### Task inputs ###

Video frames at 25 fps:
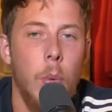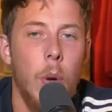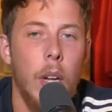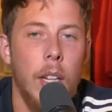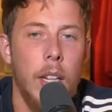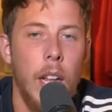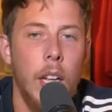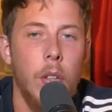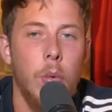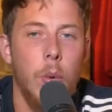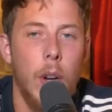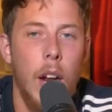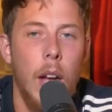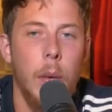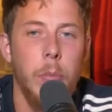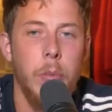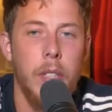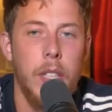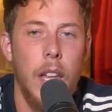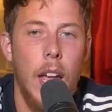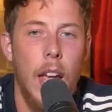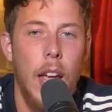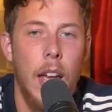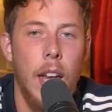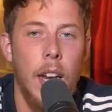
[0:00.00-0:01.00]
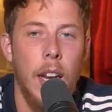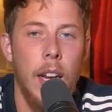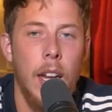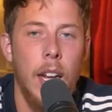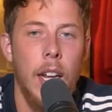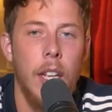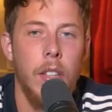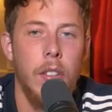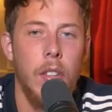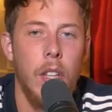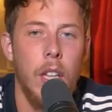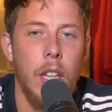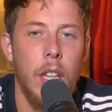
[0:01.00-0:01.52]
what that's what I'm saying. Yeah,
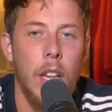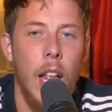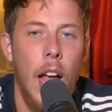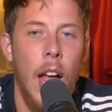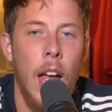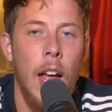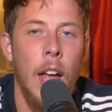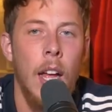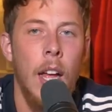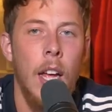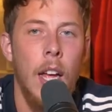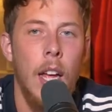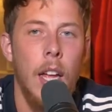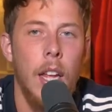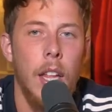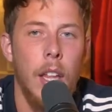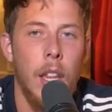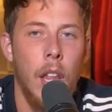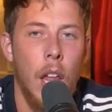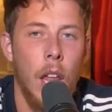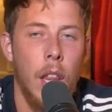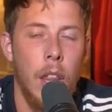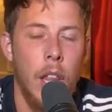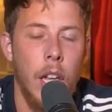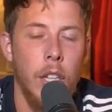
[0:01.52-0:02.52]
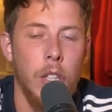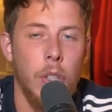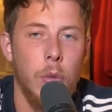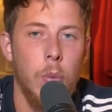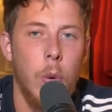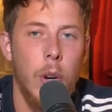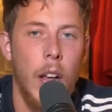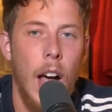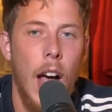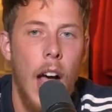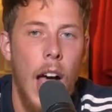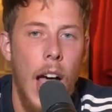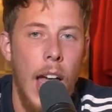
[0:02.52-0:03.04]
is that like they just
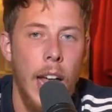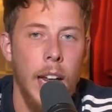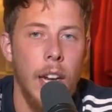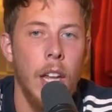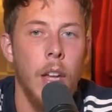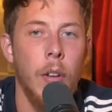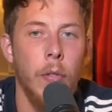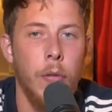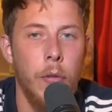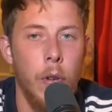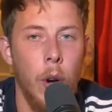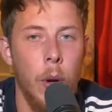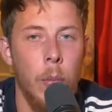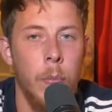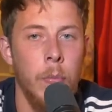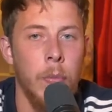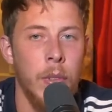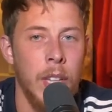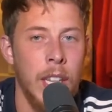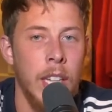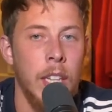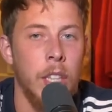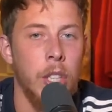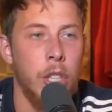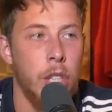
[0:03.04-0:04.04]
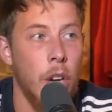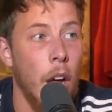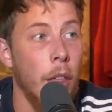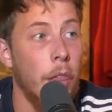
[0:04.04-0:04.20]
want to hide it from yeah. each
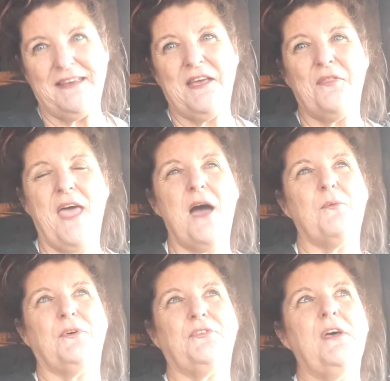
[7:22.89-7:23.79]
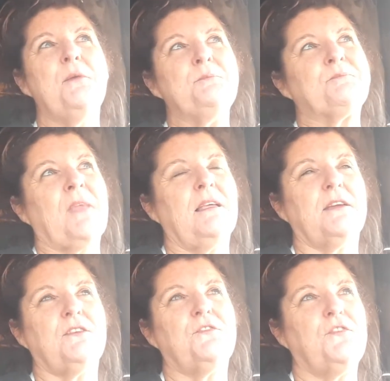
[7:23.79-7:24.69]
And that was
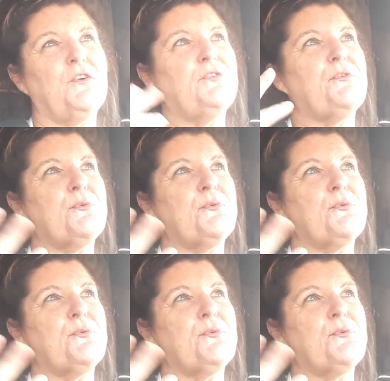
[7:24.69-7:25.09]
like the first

###

> Activity
Could you output all of the records exactly, without their pictures?

> Written reply
Video frames at 25 fps:
[0:00.00-0:01.00]
[0:01.00-0:01.52]
what that's what I'm saying. Yeah,
[0:01.52-0:02.52]
[0:02.52-0:03.04]
is that like they just
[0:03.04-0:04.04]
[0:04.04-0:04.20]
want to hide it from yeah. each
[7:22.89-7:23.79]
[7:23.79-7:24.69]
And that was
[7:24.69-7:25.09]
like the first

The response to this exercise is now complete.